▶ **ABOUT THIS EXERCISE**:
Emit the data below verbatim, stripping out any pictures.

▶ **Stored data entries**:

........

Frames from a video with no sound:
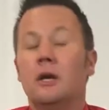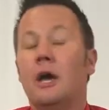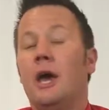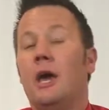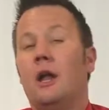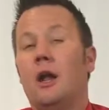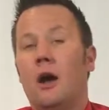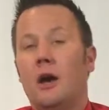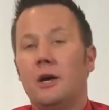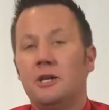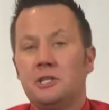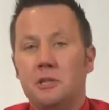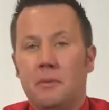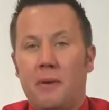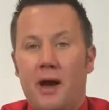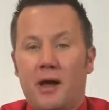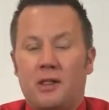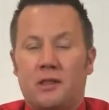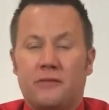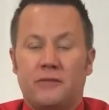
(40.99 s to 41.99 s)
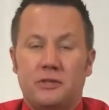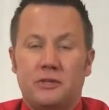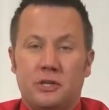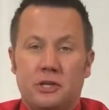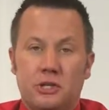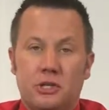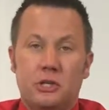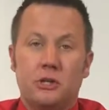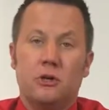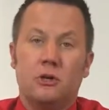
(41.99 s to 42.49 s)
An osteopathic
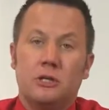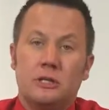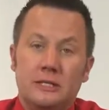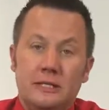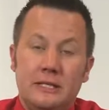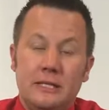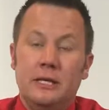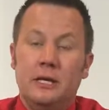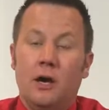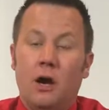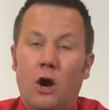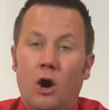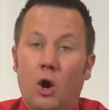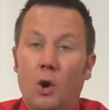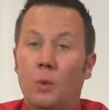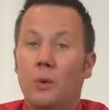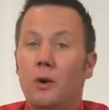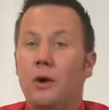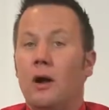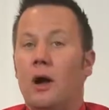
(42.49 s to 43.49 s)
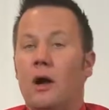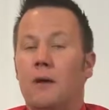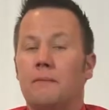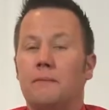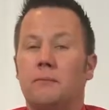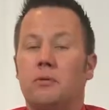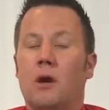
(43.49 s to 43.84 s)
physician, or DO,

........

▶ **RESULT OF THE TASK**:
Frames from a video with no sound:
(40.99 s to 41.99 s)
(41.99 s to 42.49 s)
An osteopathic
(42.49 s to 43.49 s)
(43.49 s to 43.84 s)
physician, or DO,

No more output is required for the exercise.